The nice thing about Maine is that neighbors want you to know where their spare keys are so you can check their houses while they’re away in the off-season. The particular neighbor whose house Anna and Kyra had chosen to hide in didn’t use it much during winter.
“We’ve given ourselves some time,” she whispered to Kyra. But the police wouldn’t be fooled for long.
“Mom, if the Feds are thirty houses away, why are you whispering?” the girl said, slashing the gloom with a wicked grin every bit as insolent as Yuri’s.
Chapter 22
That evening, Friday, January 23, 2009, 6:30 P.M. MST
Passenger seat of F-16 trainer 90-0718 at forty thousand feet somewhere over Arizona, en route to San Antonio International Airport, Texas
“Congratulations, Ryder. You lied like a politician,” Betty Houston told him. Her usual Texas drawl had now morphed into a less strident, southern-belle accent, the manner of speech she preferred when in residence at her Atlanta office. However, even on the three-inch screen of a video phone, the gray eyes and square face, framed in a spray of silver hair, projected an image of steely determination rather than silken manners.
“It sucks, Betty. People are going to know.”
“Not necessarily. Your avoidance of the limelight in the past makes you a fresh voice. People will listen, as opposed to blowing off the same ol’ same ol’ from an all too familiar warhorse like me.

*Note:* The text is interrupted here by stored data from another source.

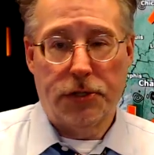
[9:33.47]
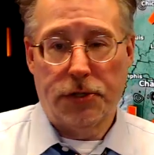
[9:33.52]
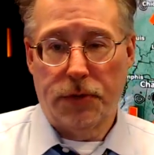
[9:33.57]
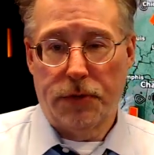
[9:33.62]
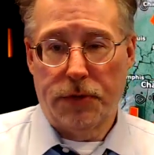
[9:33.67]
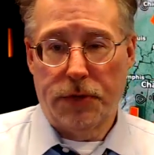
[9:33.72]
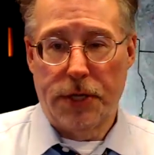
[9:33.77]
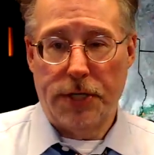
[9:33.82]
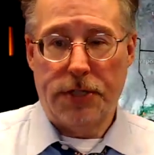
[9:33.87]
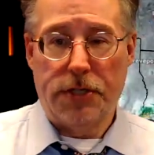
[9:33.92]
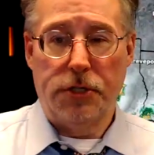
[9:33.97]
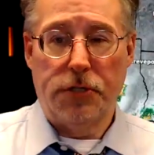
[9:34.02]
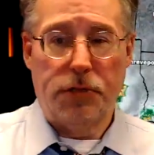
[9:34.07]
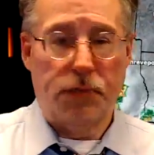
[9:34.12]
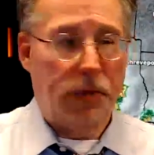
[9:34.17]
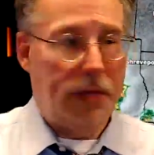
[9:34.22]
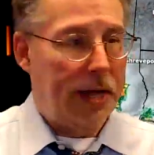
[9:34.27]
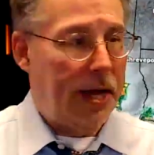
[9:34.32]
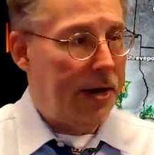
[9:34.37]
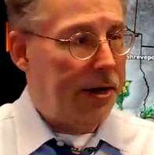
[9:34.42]
This is
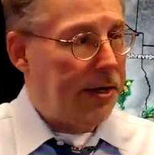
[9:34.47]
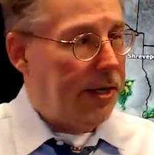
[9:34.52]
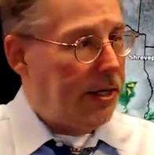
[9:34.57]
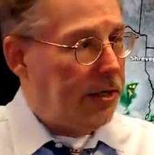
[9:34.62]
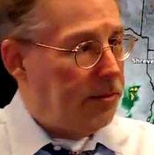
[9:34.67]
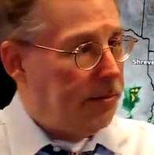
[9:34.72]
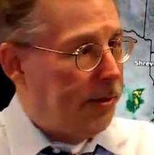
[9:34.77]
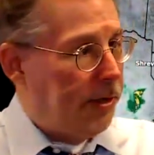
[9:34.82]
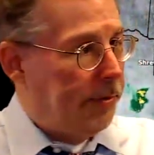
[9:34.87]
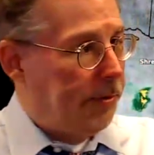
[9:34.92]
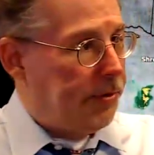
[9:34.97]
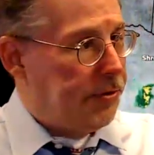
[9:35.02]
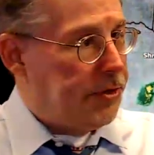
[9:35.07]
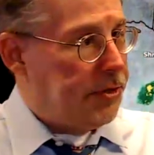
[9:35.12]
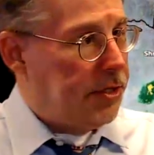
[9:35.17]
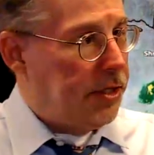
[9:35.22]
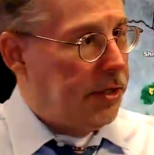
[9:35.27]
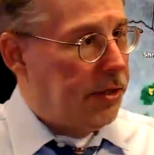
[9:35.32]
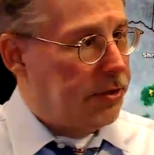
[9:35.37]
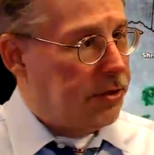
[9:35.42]
kind of neat to be able to
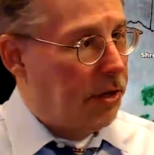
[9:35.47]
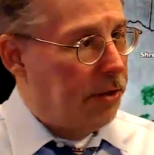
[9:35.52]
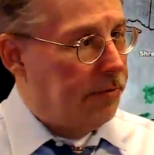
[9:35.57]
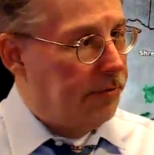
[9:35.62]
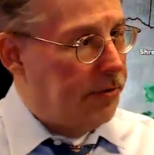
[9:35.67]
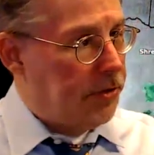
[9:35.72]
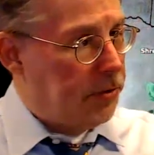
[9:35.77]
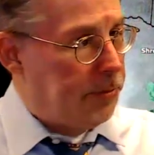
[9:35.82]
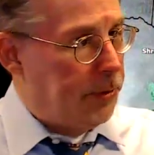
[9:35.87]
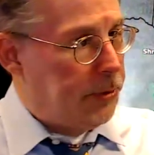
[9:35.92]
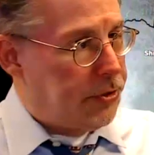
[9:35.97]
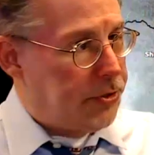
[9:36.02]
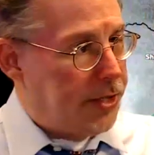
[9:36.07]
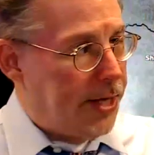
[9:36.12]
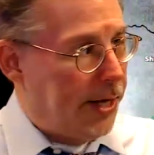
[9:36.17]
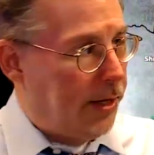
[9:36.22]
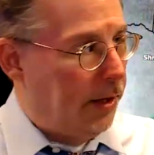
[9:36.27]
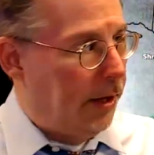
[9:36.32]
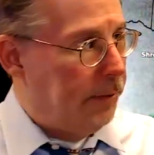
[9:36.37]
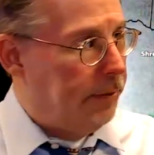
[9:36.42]
see this on the visible
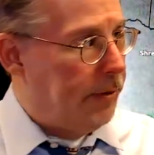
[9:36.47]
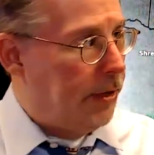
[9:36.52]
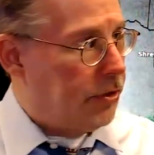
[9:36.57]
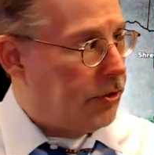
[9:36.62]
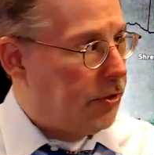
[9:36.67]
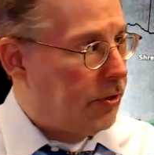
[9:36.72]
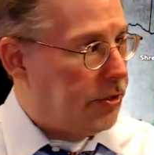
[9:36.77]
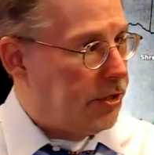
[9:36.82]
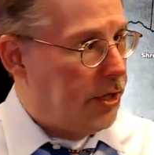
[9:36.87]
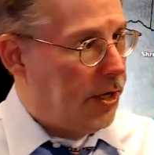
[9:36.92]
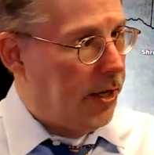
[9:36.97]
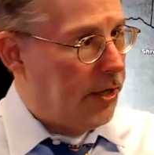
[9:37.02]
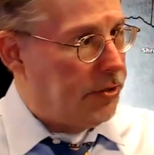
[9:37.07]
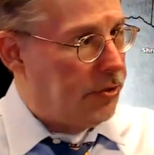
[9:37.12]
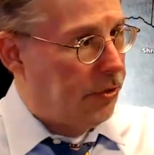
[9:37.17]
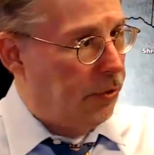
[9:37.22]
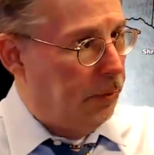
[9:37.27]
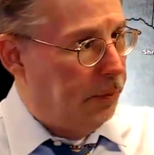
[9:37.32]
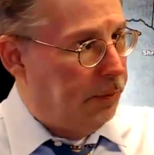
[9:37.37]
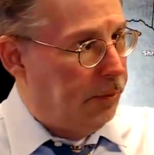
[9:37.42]
satellite picture. It's a nice
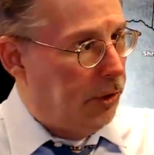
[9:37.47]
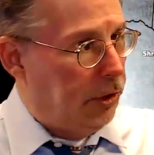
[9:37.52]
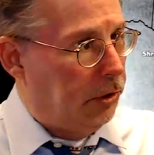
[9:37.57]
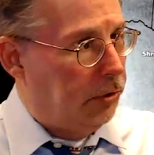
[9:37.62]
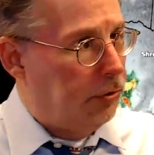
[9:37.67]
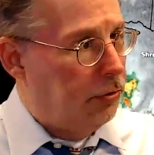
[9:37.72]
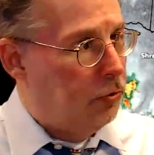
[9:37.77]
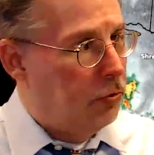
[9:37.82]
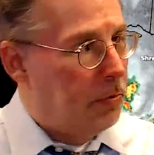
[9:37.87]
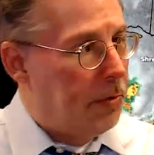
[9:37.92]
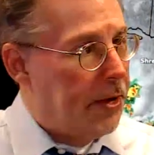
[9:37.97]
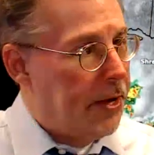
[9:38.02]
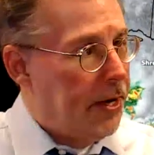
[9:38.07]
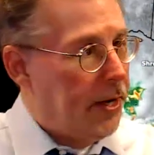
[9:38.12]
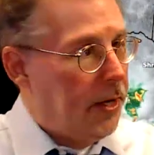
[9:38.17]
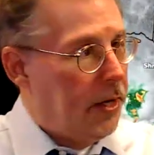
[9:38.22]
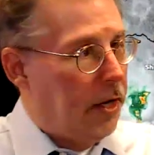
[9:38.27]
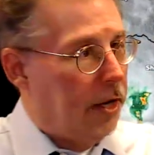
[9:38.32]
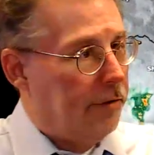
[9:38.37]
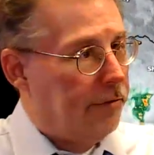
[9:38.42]
little plume
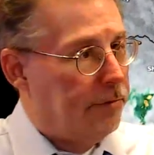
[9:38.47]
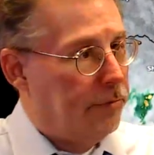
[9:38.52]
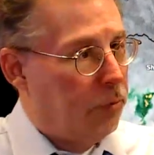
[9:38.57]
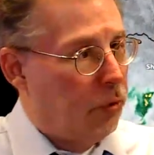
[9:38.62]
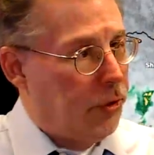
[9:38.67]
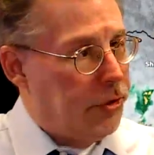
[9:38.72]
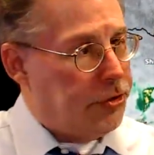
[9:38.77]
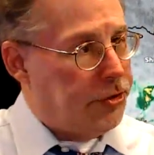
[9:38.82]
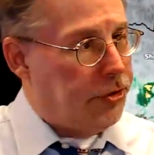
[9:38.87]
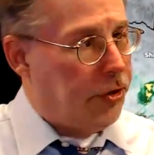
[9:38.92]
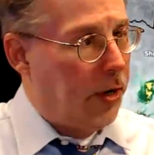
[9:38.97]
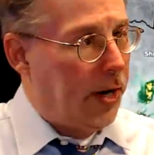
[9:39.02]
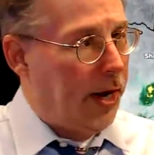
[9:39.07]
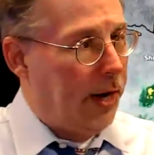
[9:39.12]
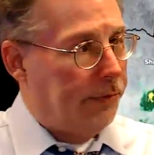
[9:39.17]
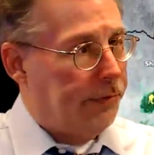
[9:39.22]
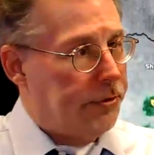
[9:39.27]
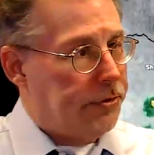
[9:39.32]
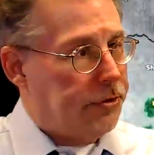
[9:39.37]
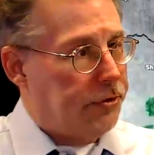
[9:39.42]
of moisture
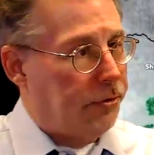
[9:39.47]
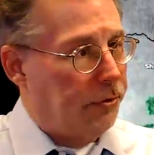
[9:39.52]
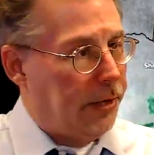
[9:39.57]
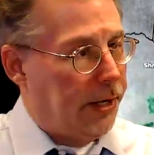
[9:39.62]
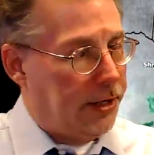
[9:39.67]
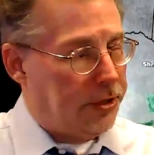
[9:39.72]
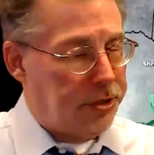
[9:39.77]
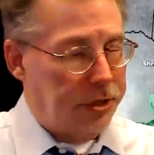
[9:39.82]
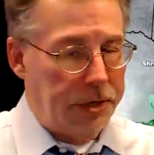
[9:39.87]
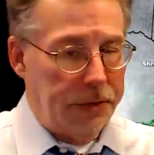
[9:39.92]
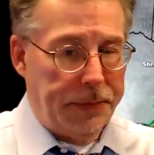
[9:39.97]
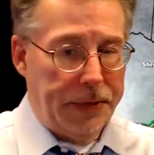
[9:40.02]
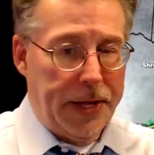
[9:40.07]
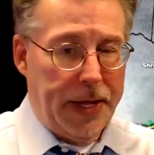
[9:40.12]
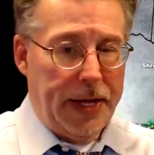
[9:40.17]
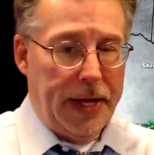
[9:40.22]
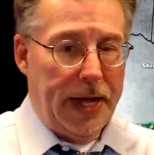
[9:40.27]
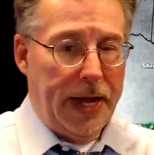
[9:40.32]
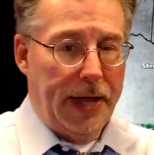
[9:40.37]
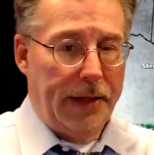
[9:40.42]
out this direction,
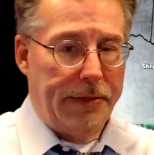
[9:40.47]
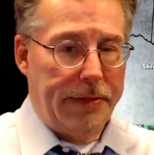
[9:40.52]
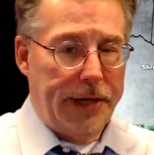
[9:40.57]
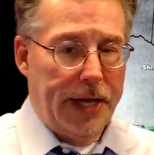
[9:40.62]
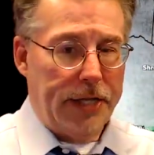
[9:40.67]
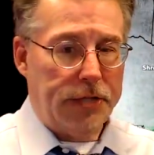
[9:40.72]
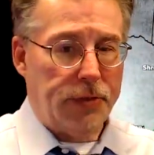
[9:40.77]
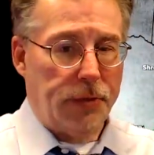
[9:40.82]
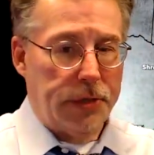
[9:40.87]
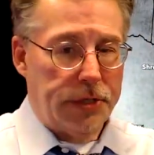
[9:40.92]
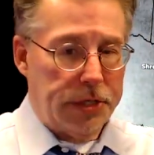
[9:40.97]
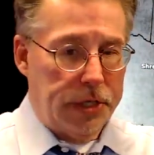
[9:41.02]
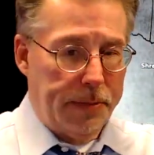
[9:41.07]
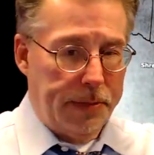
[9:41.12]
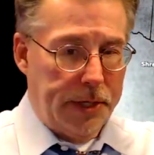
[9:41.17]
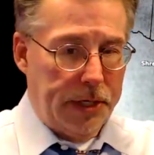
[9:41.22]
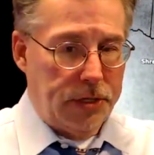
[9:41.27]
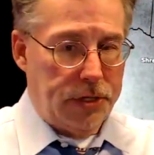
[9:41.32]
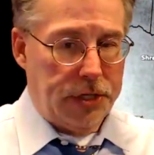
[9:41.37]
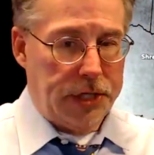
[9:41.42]
and that's where some of
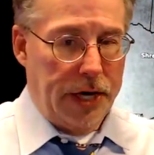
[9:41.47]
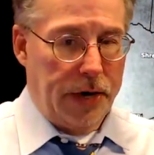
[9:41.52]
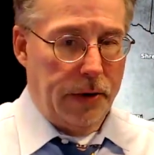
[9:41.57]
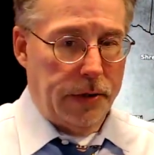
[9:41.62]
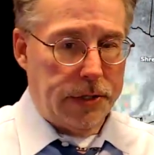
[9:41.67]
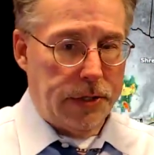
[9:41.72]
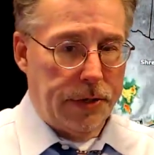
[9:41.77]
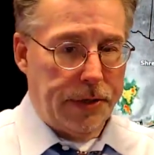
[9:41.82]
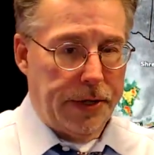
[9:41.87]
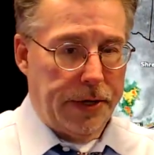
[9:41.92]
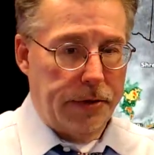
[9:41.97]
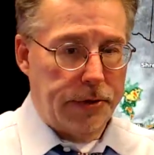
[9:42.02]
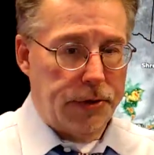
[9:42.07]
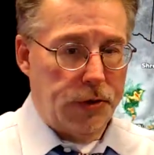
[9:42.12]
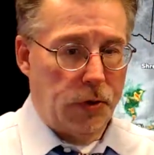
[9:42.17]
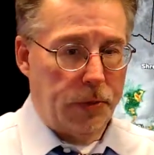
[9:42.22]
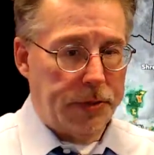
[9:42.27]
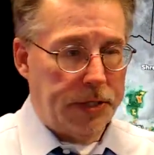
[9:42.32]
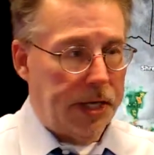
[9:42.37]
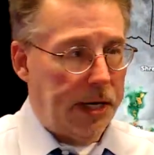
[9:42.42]
these showers and
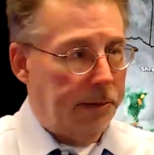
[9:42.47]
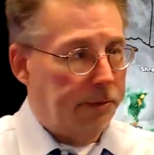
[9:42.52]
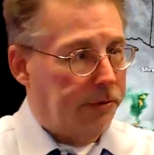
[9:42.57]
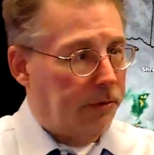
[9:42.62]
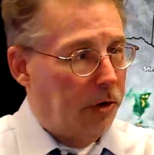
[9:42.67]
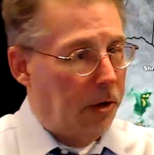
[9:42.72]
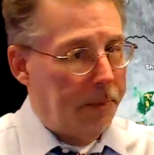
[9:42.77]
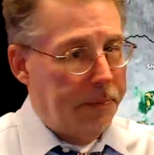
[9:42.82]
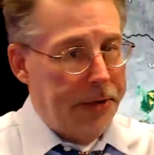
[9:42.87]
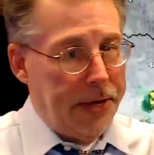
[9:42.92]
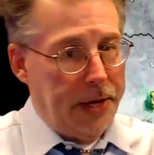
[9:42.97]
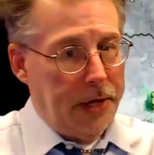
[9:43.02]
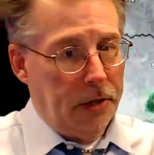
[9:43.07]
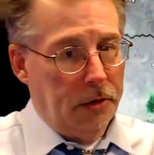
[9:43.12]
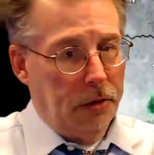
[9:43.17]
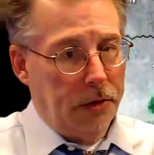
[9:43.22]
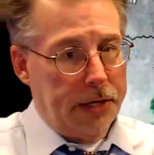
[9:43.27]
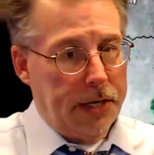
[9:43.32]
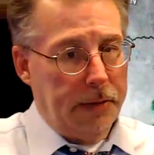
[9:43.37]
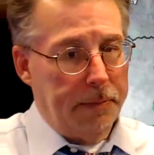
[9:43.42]
thunderstorms came from.
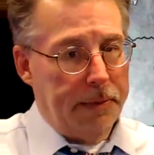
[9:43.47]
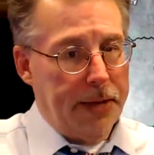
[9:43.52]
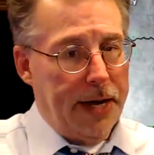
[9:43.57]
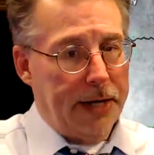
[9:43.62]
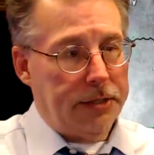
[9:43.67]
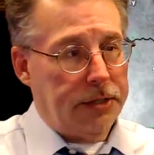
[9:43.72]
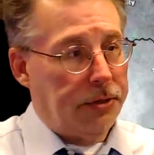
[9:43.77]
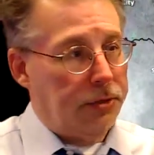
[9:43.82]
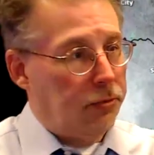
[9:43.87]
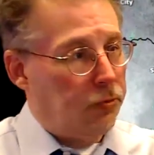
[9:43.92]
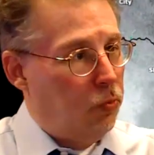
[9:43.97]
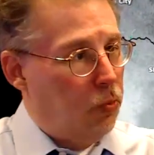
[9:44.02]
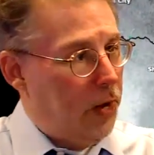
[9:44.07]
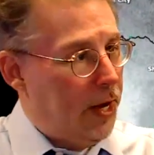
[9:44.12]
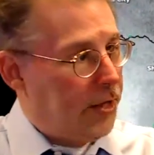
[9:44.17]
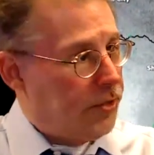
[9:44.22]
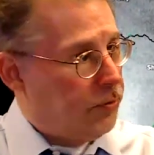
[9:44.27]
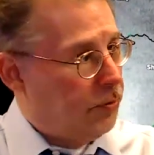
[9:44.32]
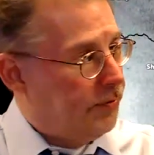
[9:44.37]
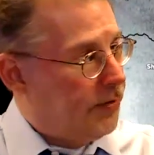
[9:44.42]
Looking back to the
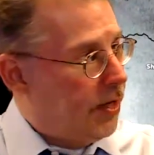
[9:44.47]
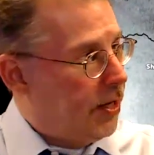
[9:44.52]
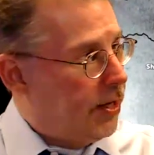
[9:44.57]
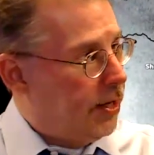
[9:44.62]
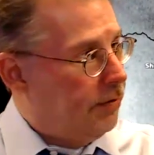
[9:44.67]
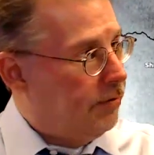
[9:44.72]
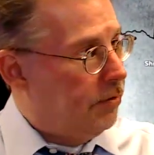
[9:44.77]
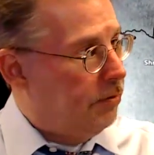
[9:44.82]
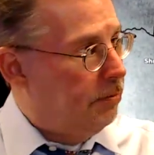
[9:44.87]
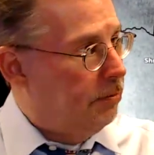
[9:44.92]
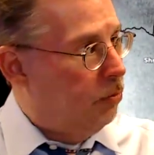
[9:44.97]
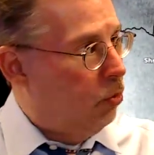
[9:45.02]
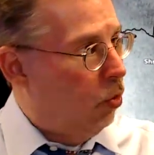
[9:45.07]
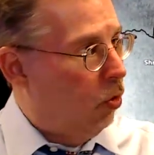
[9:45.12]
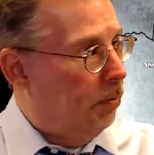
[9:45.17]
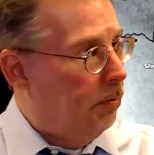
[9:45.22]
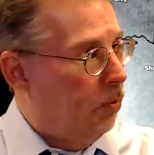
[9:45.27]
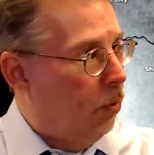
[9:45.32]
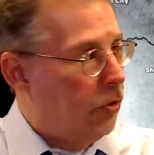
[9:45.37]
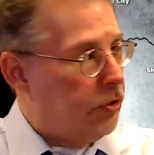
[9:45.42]
west, we've got even more
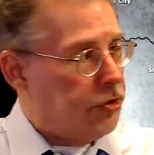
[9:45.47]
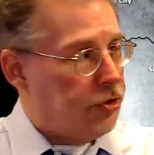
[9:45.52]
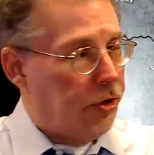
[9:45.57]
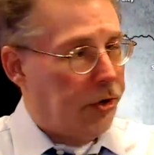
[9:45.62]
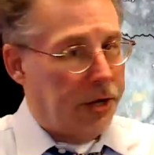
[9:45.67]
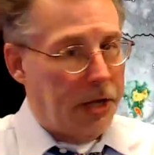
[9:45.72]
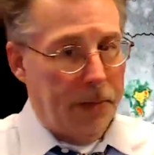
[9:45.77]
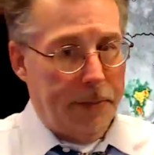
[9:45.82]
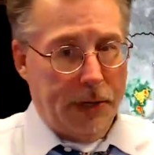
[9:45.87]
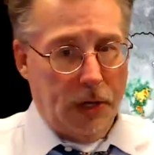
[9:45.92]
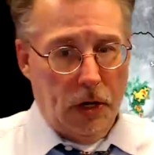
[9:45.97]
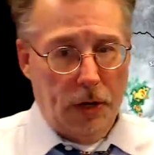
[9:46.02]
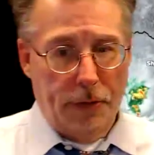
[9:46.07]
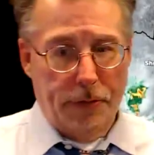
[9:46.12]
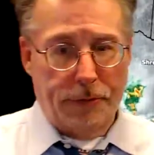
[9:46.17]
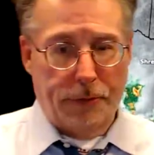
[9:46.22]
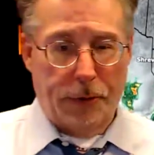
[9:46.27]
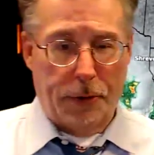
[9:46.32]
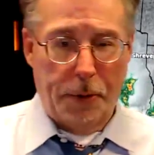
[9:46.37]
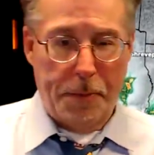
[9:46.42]
moisture coming on
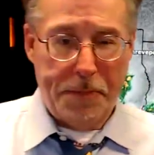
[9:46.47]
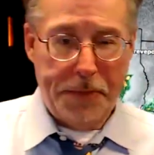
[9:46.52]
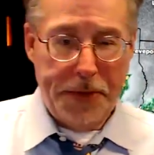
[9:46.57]
through,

So you’ll also be a calming voice.”
“How about truthful?”
“Hey! None of your three blue pins stuff, or we’ll have panic by the truckload. You toe the party line like the rest of us, my friend. ‘We’re up against something natural,’ etcetera, until proven otherwise.”
“But--”
“Be good, Terry! From Washington’s point of view, the bioweapons angle is, as we say in Texas, a dog that won’t hunt.” Her casual drawl took on the sharp edge that the lady was famous for when addressing an idiot.
&n
bsp; “And if reporters ask about rumors to the contrary?” Terry asked. He detested being muzzled.
“Terry, listen very carefully. Washington signs all our checks, and that’s how they want to call the shots. Anyone who doesn’t play along, a whole lot of doors, such as funded access to a level four lab, will be slammed in his or her face. We can’t afford to have you sidelined, so lose the attitude. Get it?”
All the fight drained out of Terry, and he felt quivery inside, as if hit with night sweats after a fever broke. Little wonder, he told himself, putting it down to being sleep deprived. “Sure, I ‘get it.’ You want me to behave.” Mustering a grin, he added, “But only if you whisper in my ear that down deep, you don’t buy the no-evidence-of-an-attack crap.”
“Of course I don’t.”
“And promise you’ll still respect me in the morning?”
“Deal! Now good luck in San Antonio. You’ll love the Tex-Mex.”
Glancing through the aircraft’s canopy, Terry surveyed the scene below. A late afternoon sun painted the desert and mountains in long strokes of harsh light and deep shadow. The twisted gullies that scarred their vast surface fed into each other, reminding him of a dark vascular tree on the surface of a brain.
He clicked to the Internet and checked his intelligence communiqués.
FBI reports of Yuri escaping to Canada through the Thousand Islands under a hail of bullets headlined the lot.
“Son of a bitch!” he muttered, and did a mind flip to 2003.
Shortly after the SARS outbreak, an appearance of three little blue pins on his wall map, and a surprise phone call from Anna Katasova asking bizarre questions about Wey Chen’s dissident husband, he’d received an equally surprising visit at his home in Waianae by General Robert Daikens.